> [What is being asked] In your transcription, keep every record exact and leave out the pictures.
═════ Entries shown
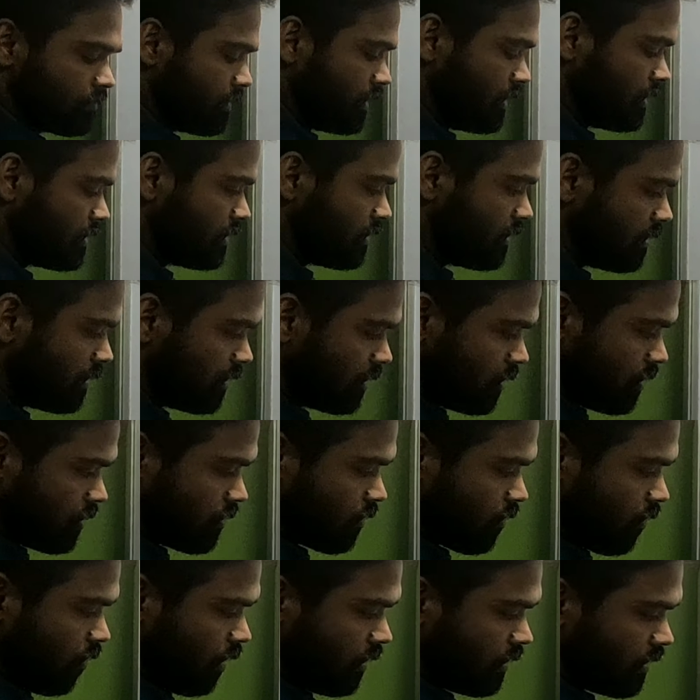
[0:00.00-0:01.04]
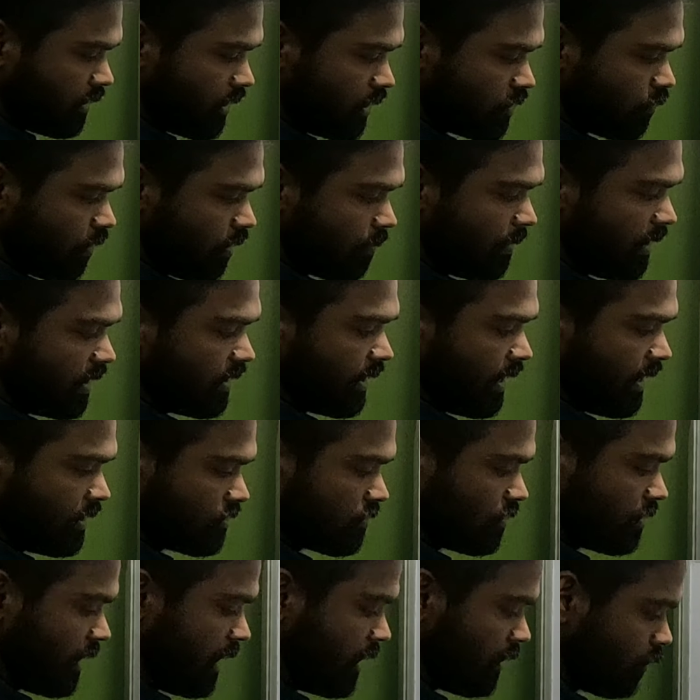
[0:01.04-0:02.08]
Isn't it? Cot theta is 1 by tan, so
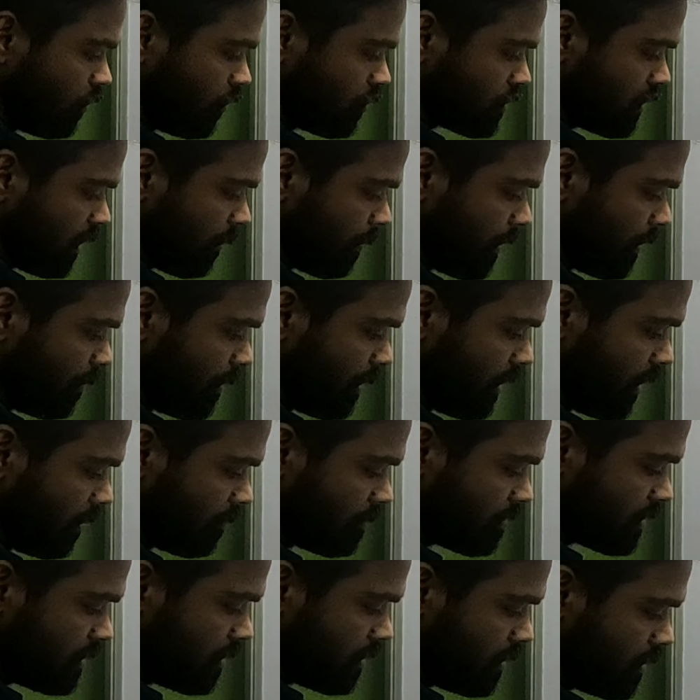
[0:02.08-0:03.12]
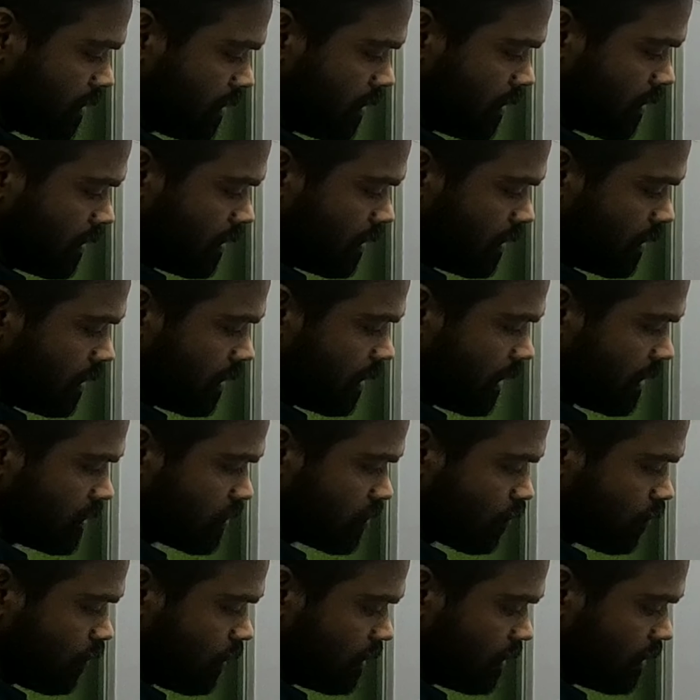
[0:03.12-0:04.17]
tan goes up, it becomes tan
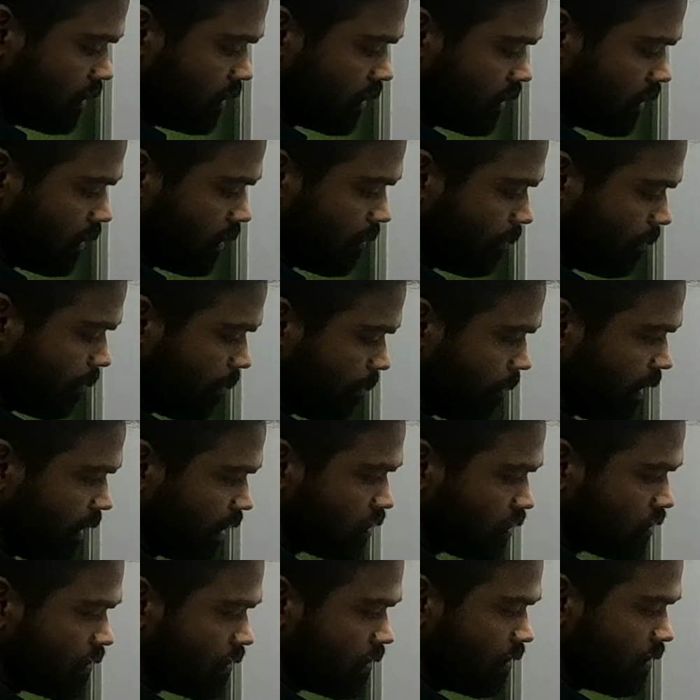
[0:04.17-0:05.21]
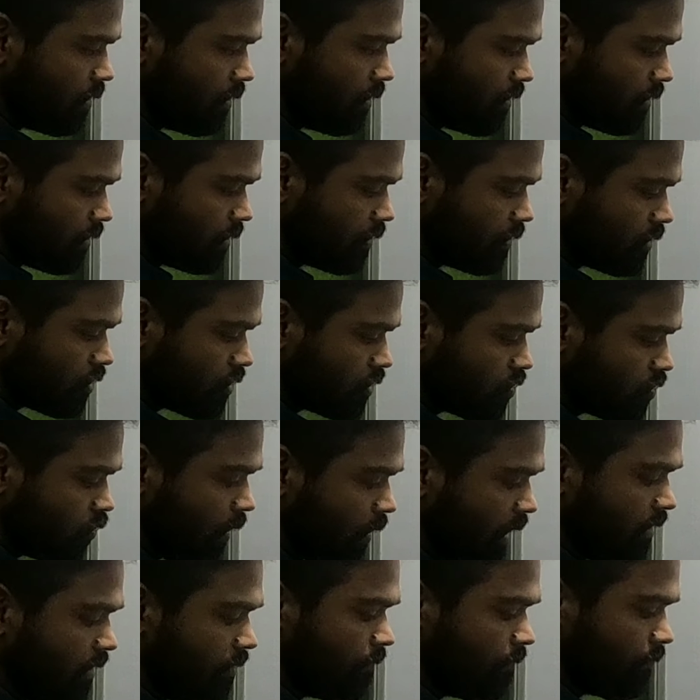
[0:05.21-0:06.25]
square theta plus this is
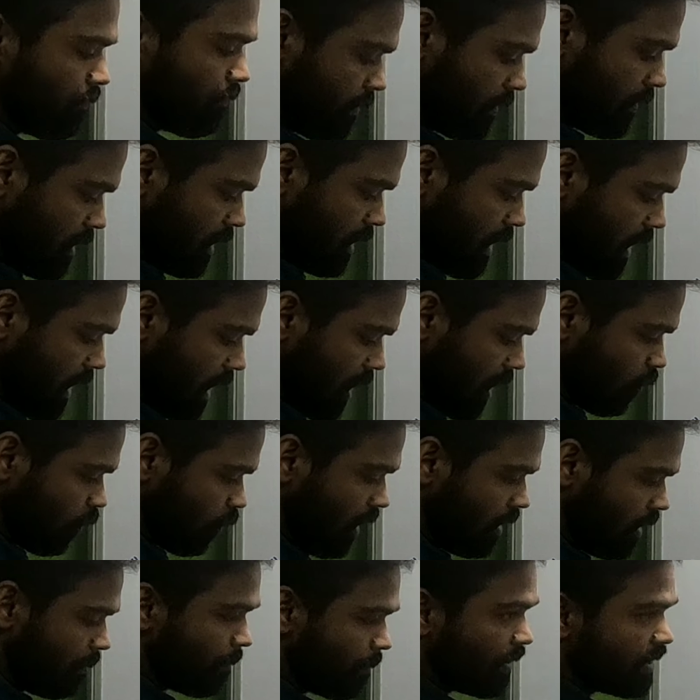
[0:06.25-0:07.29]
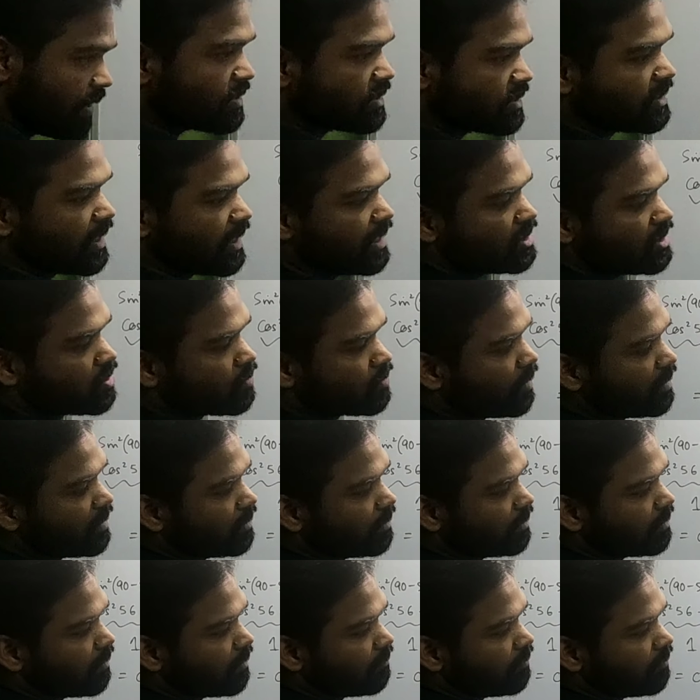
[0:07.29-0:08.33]
1, and 1 plus tan square
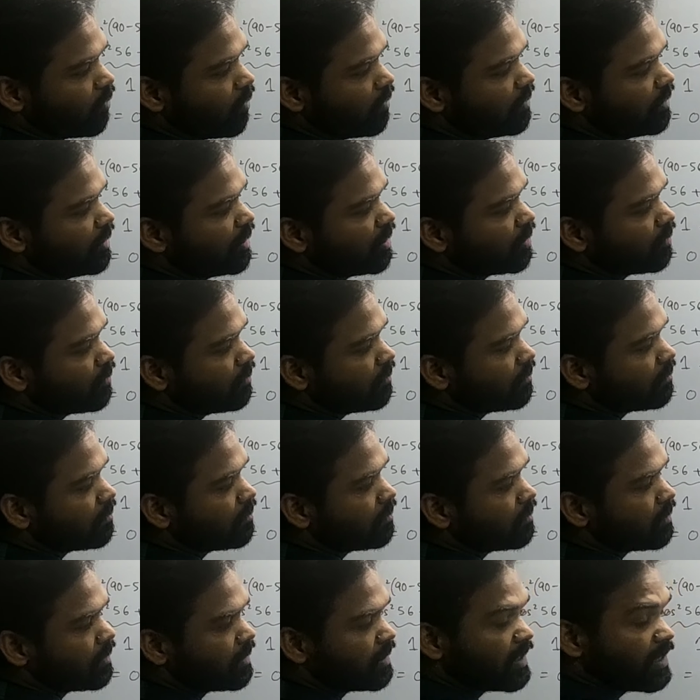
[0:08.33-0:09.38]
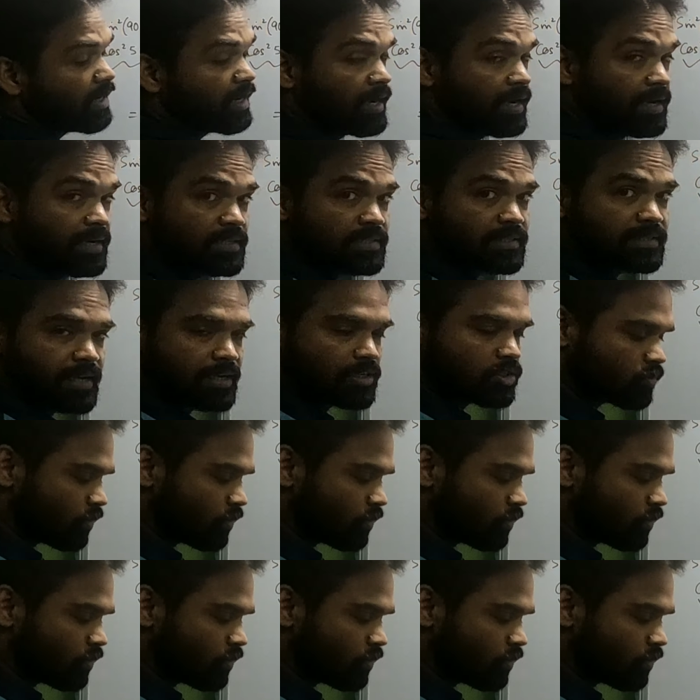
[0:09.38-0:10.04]
theta, we already know it is sec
══════════
> [Task solution]
[0:00.00-0:01.04]
[0:01.04-0:02.08]
Isn't it? Cot theta is 1 by tan, so
[0:02.08-0:03.12]
[0:03.12-0:04.17]
tan goes up, it becomes tan
[0:04.17-0:05.21]
[0:05.21-0:06.25]
square theta plus this is
[0:06.25-0:07.29]
[0:07.29-0:08.33]
1, and 1 plus tan square
[0:08.33-0:09.38]
[0:09.38-0:10.04]
theta, we already know it is sec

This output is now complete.